Vissani, con green pass perdiamo i pochi clienti rimasti

Per chef misure "senza rendersi conto riduzione attività"

(ANSA) - BASCHI (TERNI), 23 LUG - "Comprendo l'importanza di vaccinarsi e del green pass, ma con queste misure si finisce per penalizzarci ancora di più. Va a finire che perdiamo anche i pochi clienti rimasti": a dirlo all'ANSA è Gianfranco Vissani, maestro della cucina italiana e fondatore di "Casa Vissani", il ristorante umbro sulle sponde del lago di Corbara, ora gestito dal figlio Luca. "Erano sufficienti - aggiunge - le misure adottate fino a questo momento, si entra al ristorante con la mascherina, la si toglie per mangiare e si mantengono le distanze".

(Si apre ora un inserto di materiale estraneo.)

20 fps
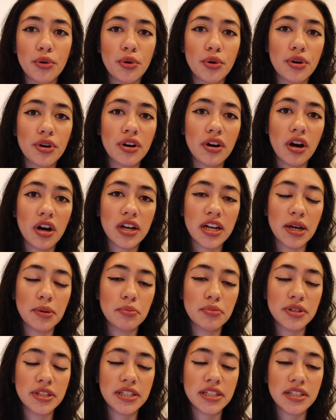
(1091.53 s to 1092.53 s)
or our
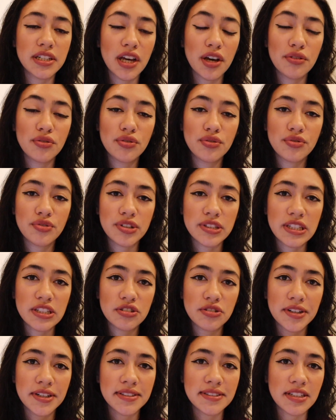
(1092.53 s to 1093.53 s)
company enough for the
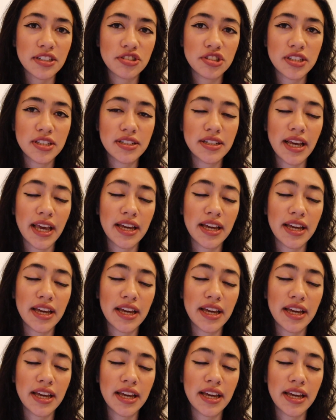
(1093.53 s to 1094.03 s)
transition.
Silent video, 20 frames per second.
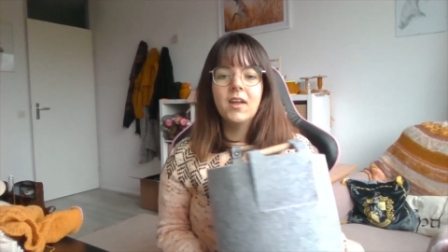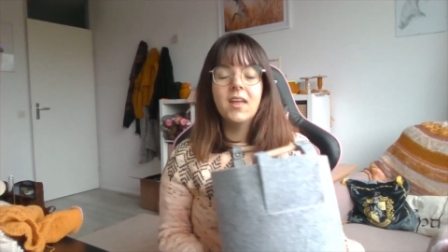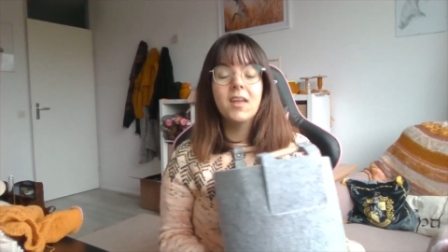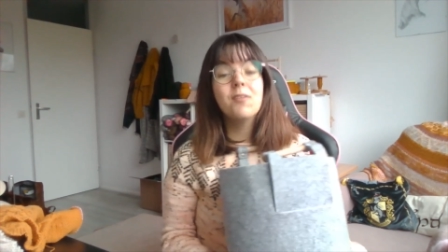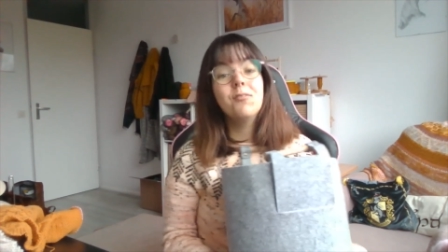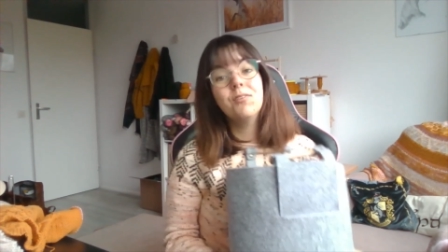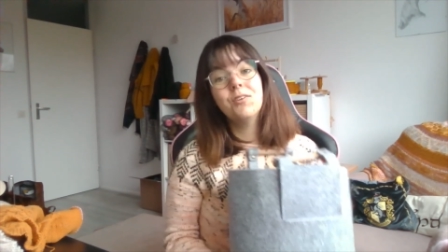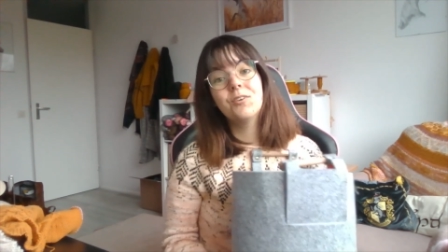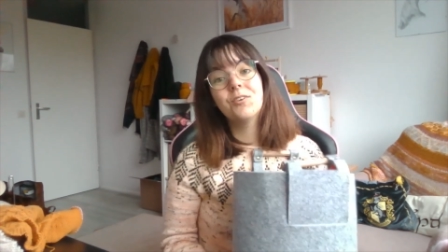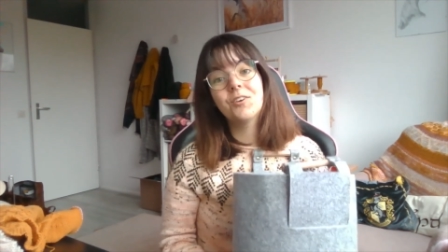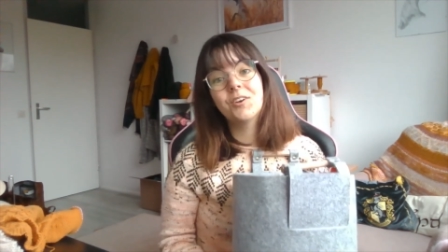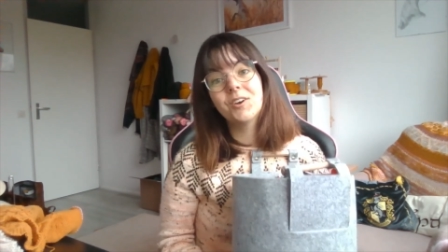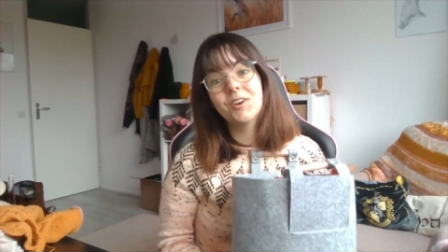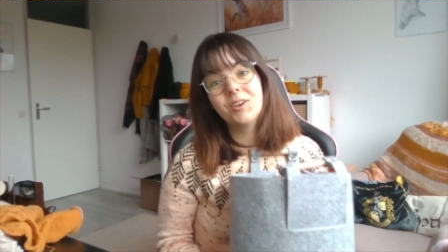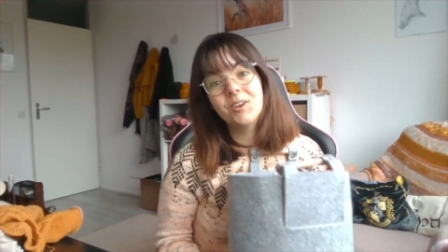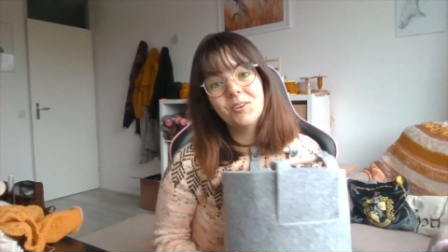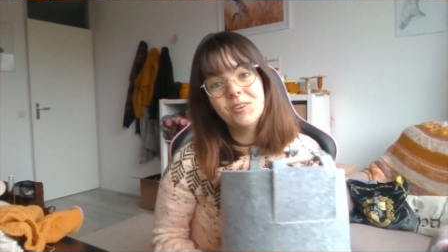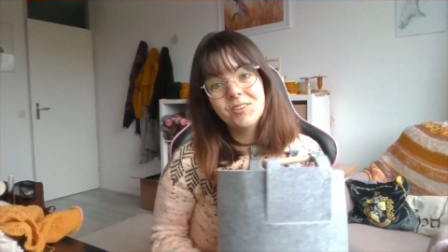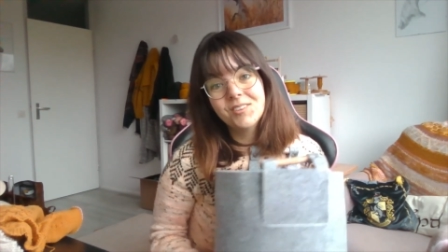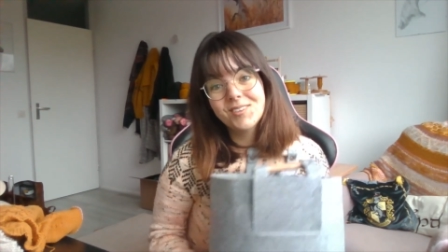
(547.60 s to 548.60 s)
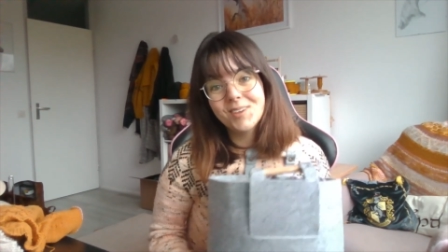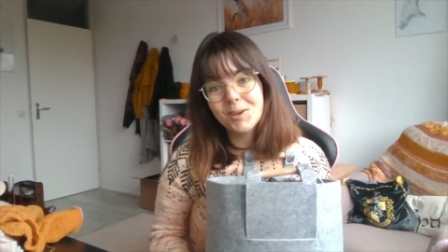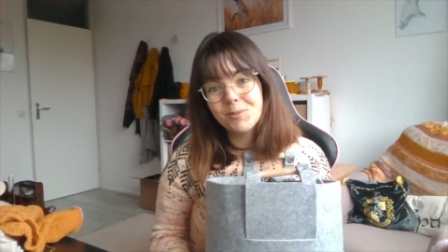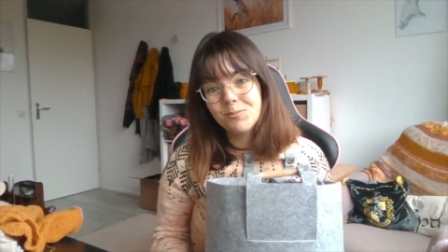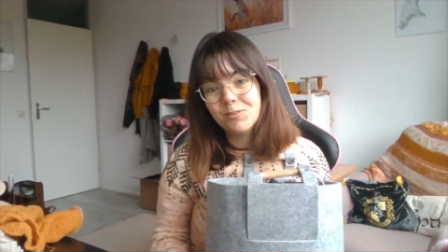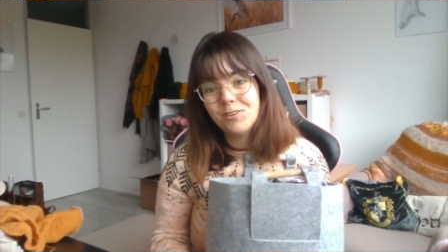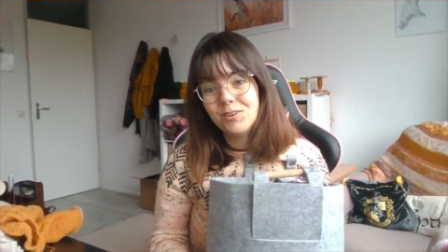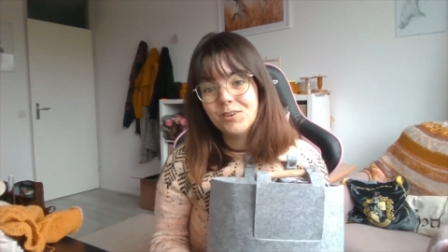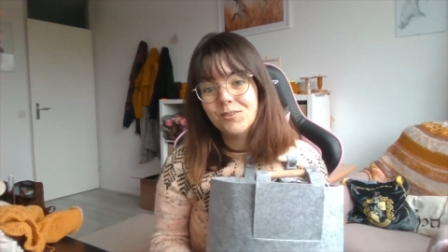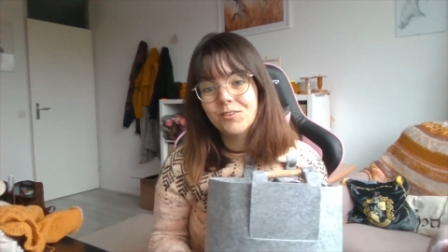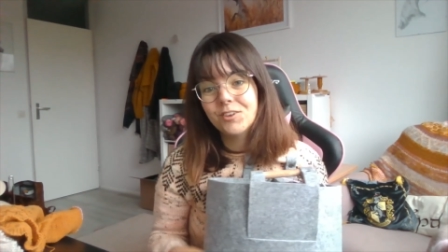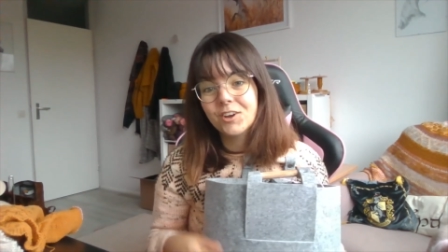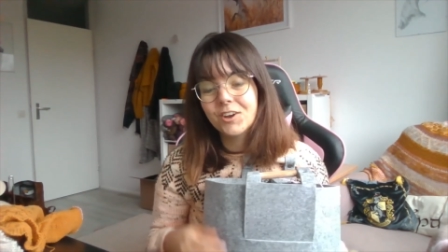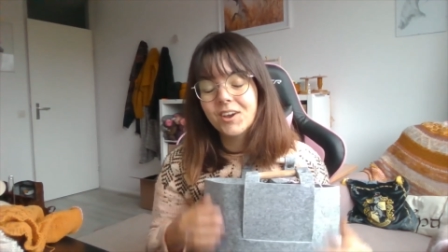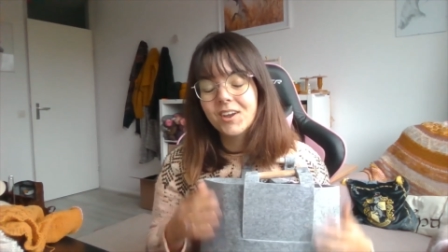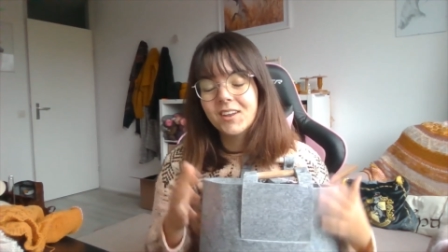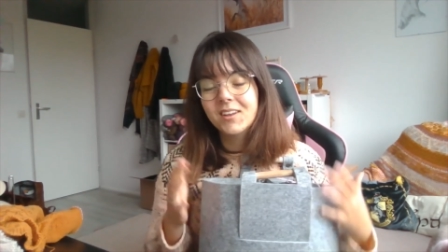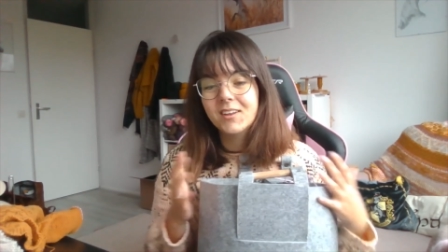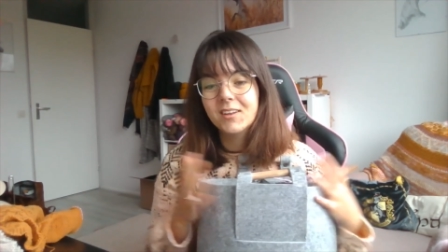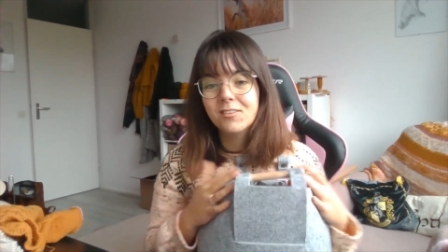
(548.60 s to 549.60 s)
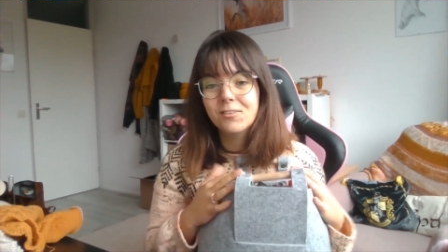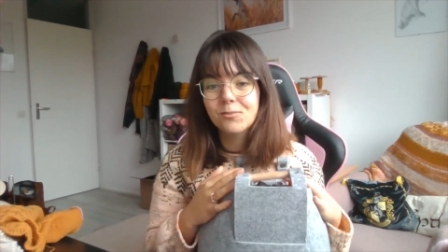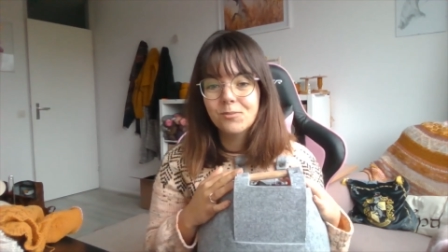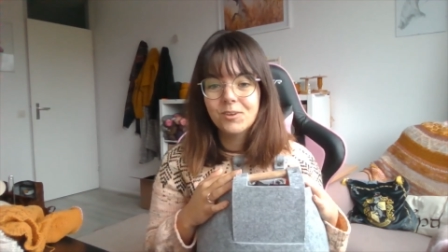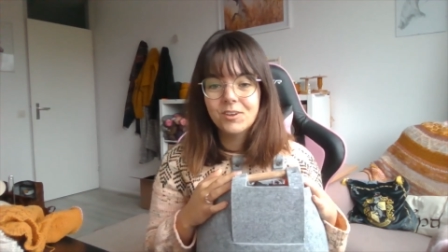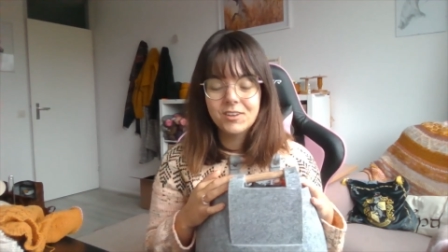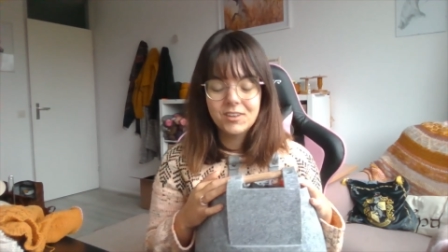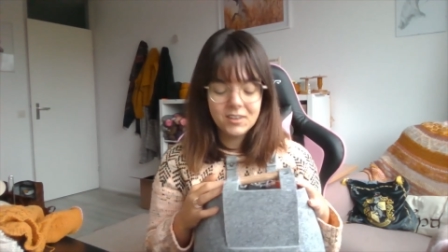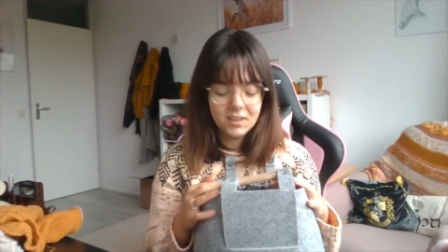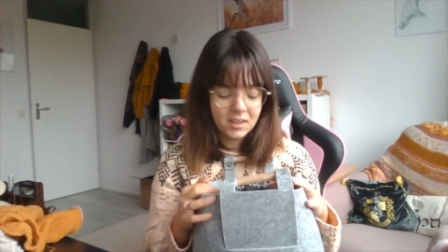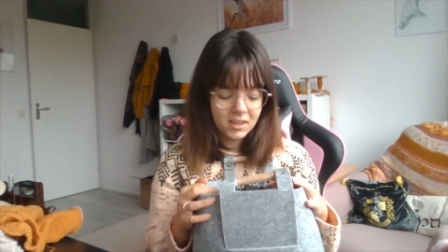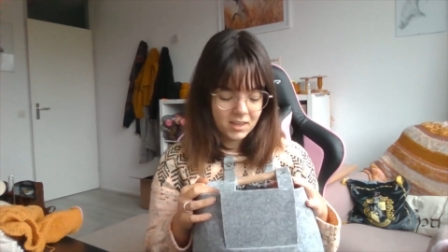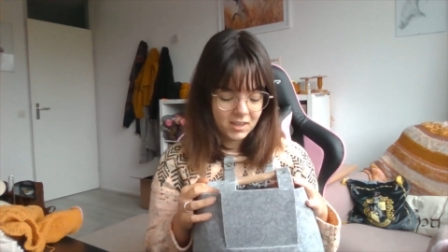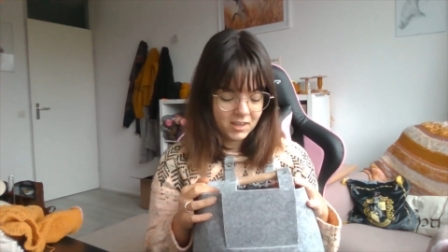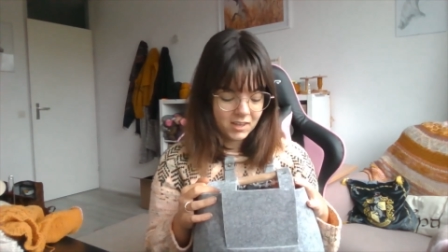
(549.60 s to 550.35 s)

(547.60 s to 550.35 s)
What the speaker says: if you are a long-time viewer, this one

    "Introdurre il green pass, in locali come il mio che non stanno nelle grandi città o nelle località di mare, significa penalizzarli in maniera imbarazzante", sottolinea ancora Vissani. "Vengono prese queste misure - sostiene - senza rendersi conto di come si sono ridotte le nostre attività.
    Servirebbe un 'anno bianco' invece le tasse arrivano tutti i mesi". Vissani non si spiega "come, in questa situazione, sia stato possibile vedere in Inghilterra tutte quelle persone ammassate come sardine alla finale sia di Wimbledon che degli Europei a Wembley". "Poi - conclude lo chef - chiedono a noi ulteriori sacrifici, è inaccettabile" . (ANSA).